(Problem to work on): Each line from the one holding "[0.00-1.14s]" through the end of the records should be returned exactly, while pictures are skipped.

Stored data
>>
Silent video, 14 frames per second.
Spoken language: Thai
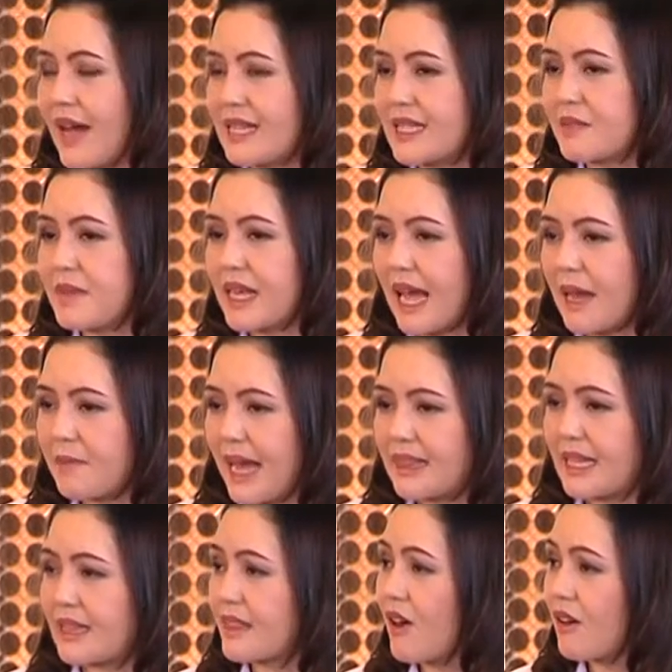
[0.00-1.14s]
อาจจะมีการผ่า
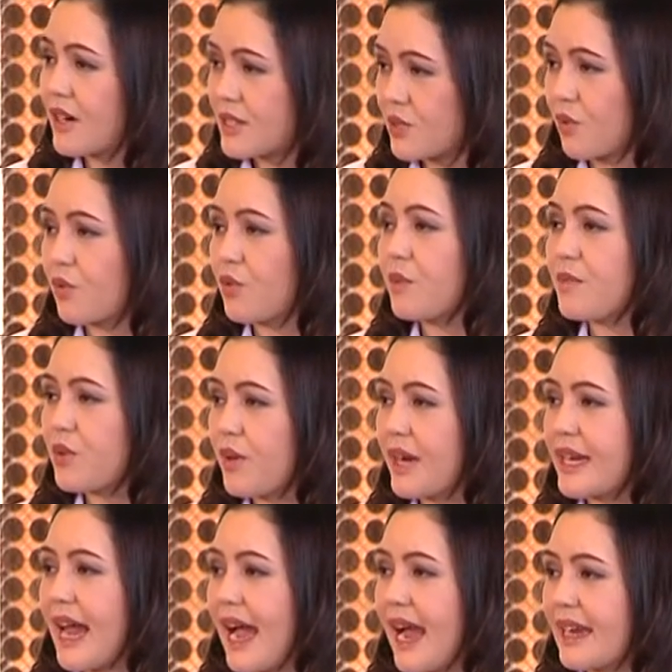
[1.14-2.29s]
ตัดต้อกระจกร่วมด้วย
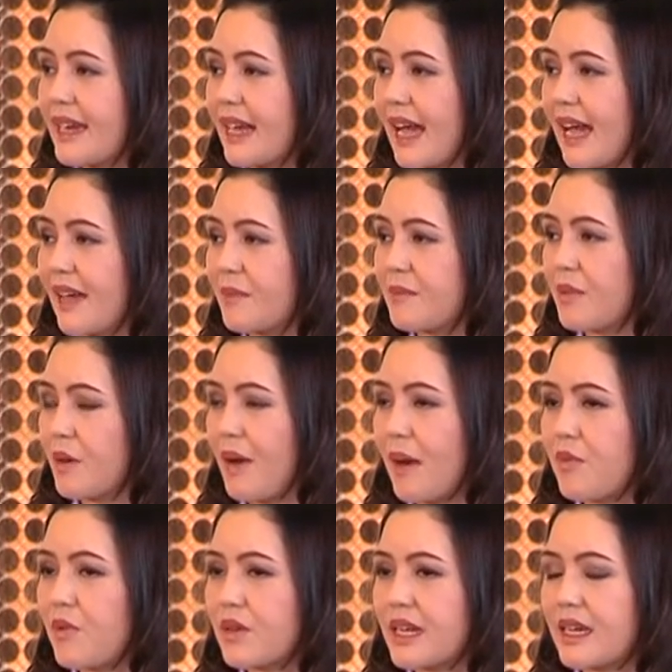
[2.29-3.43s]
ได้นะคะ เพราะว่า
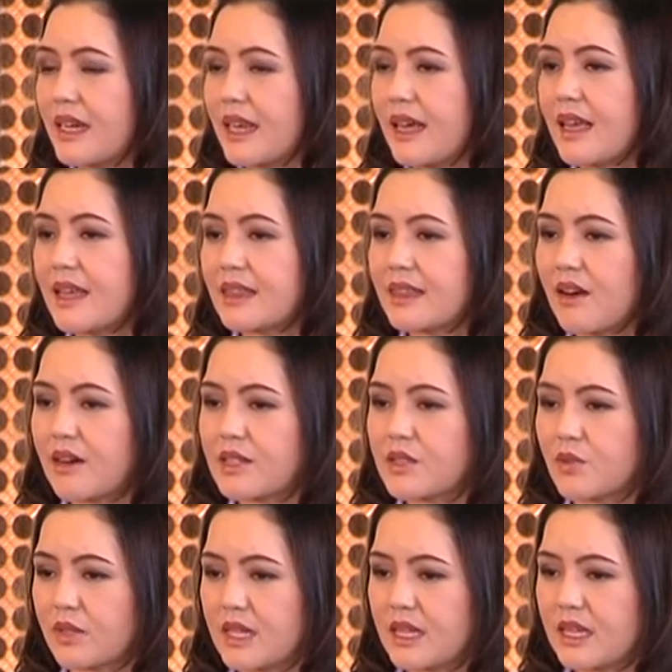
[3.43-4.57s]
พวกนี้เนี่ยต้อกระจ
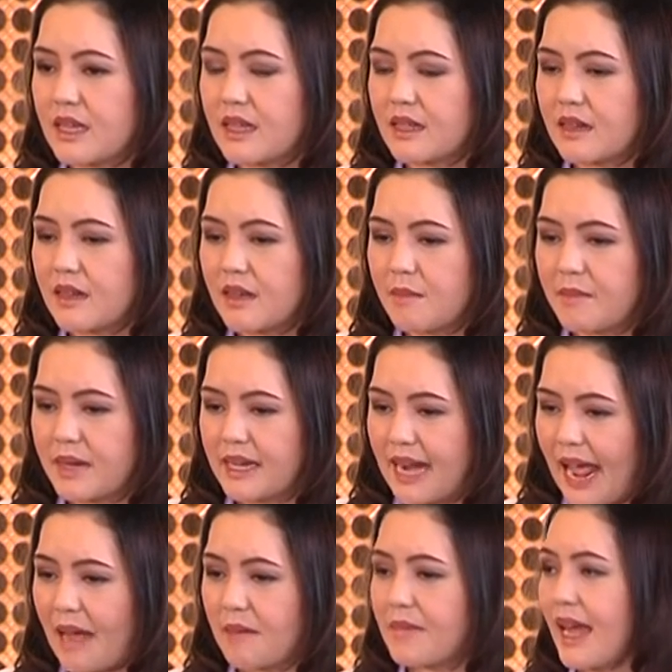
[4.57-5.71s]
กที่มันห
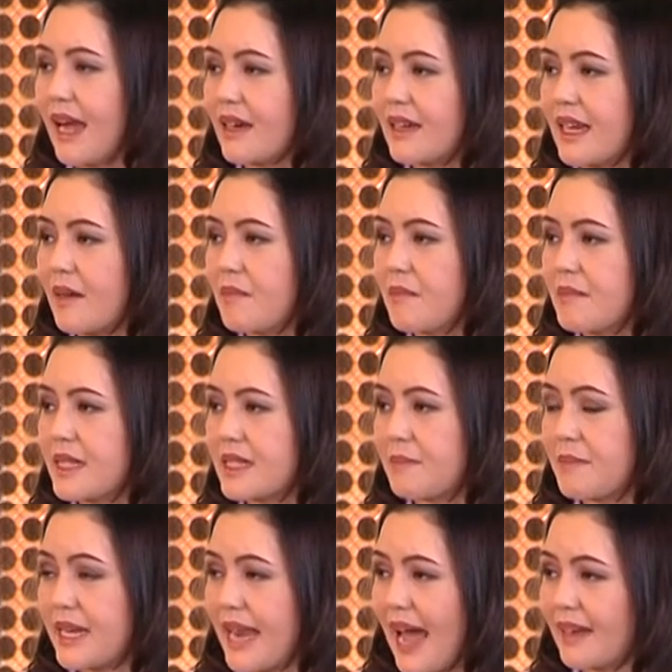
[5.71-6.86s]
นามากเนี่ยมันจะ
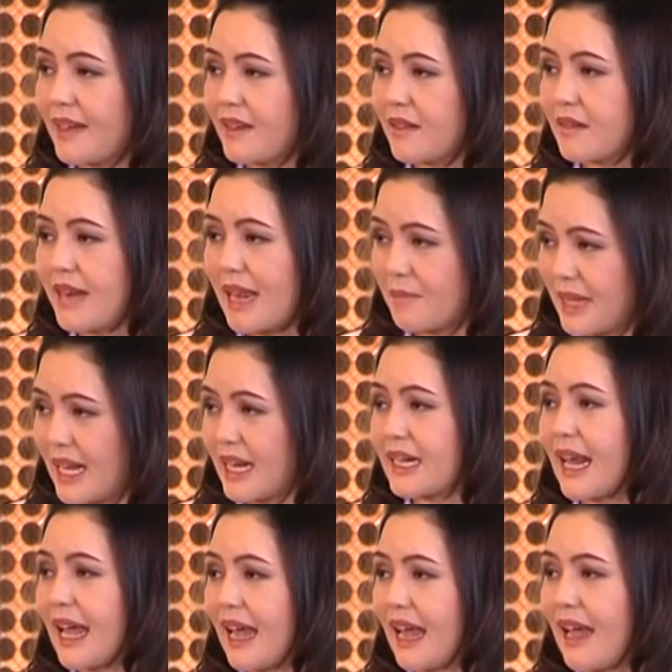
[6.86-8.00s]
ไปดันดันไปข้าง
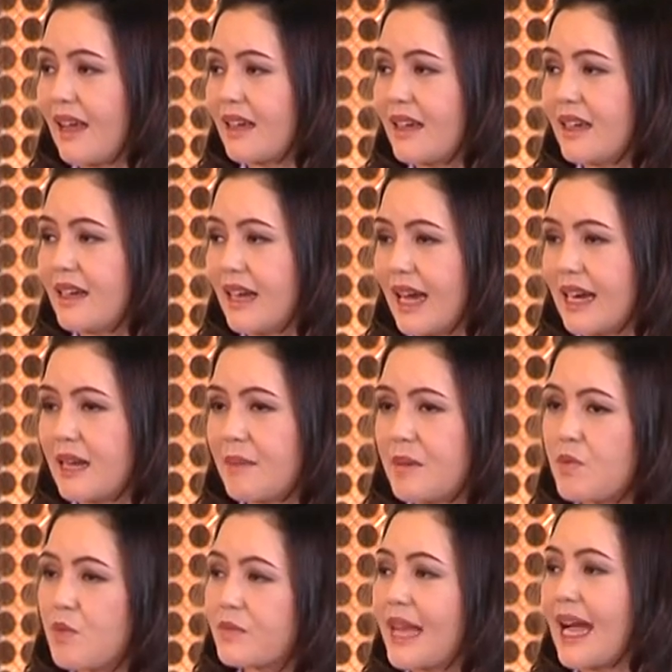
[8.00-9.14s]
หน้า นะคะทำให้
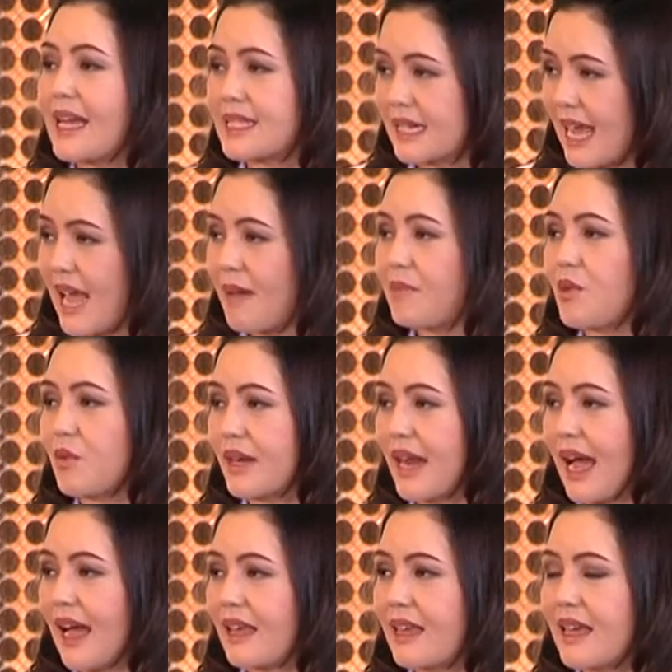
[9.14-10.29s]
มุมตาอาจจะแคบลง
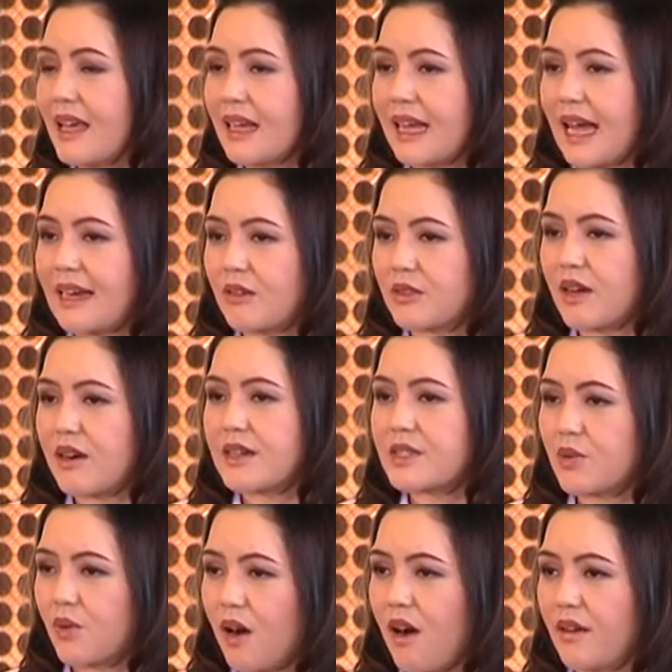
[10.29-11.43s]
ได้ การเอาต้อกระจ
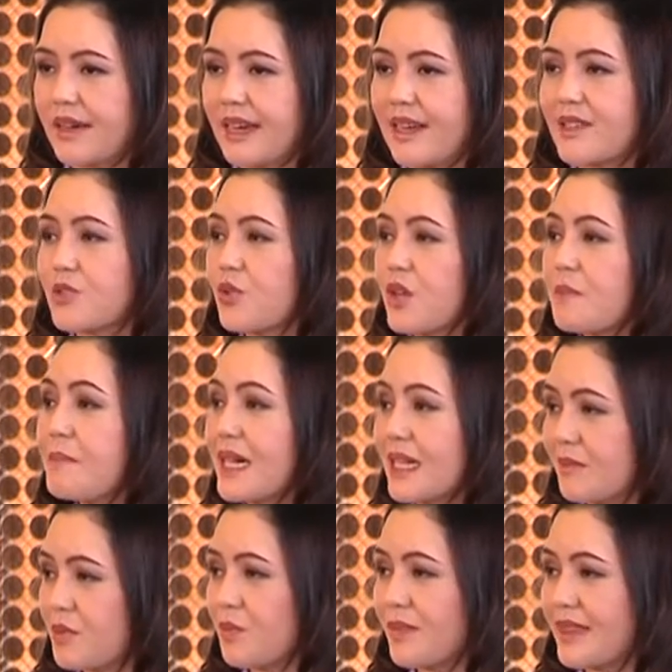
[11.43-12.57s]
กออกเนี่ยก็ช่วยเปิด
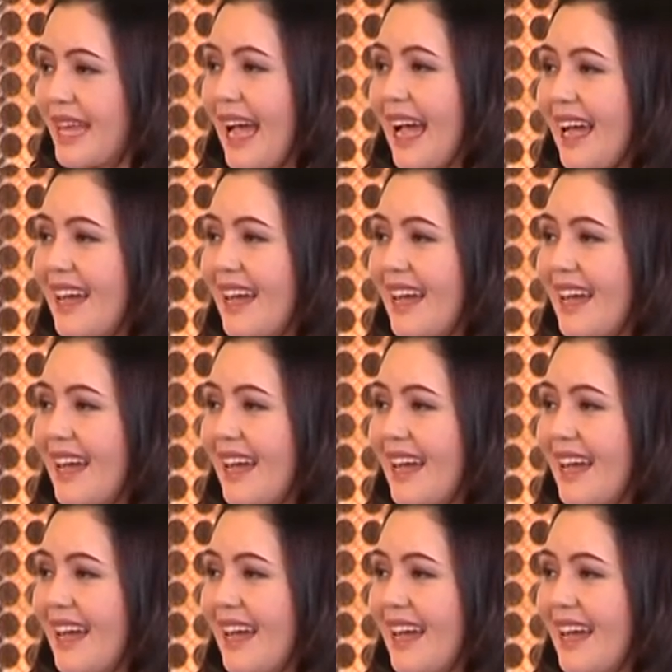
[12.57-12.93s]
มุมตา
<<
(Your response):
[0.00-1.14s]
อาจจะมีการผ่า
[1.14-2.29s]
ตัดต้อกระจกร่วมด้วย
[2.29-3.43s]
ได้นะคะ เพราะว่า
[3.43-4.57s]
พวกนี้เนี่ยต้อกระจ
[4.57-5.71s]
กที่มันห
[5.71-6.86s]
นามากเนี่ยมันจะ
[6.86-8.00s]
ไปดันดันไปข้าง
[8.00-9.14s]
หน้า นะคะทำให้
[9.14-10.29s]
มุมตาอาจจะแคบลง
[10.29-11.43s]
ได้ การเอาต้อกระจ
[11.43-12.57s]
กออกเนี่ยก็ช่วยเปิด
[12.57-12.93s]
มุมตา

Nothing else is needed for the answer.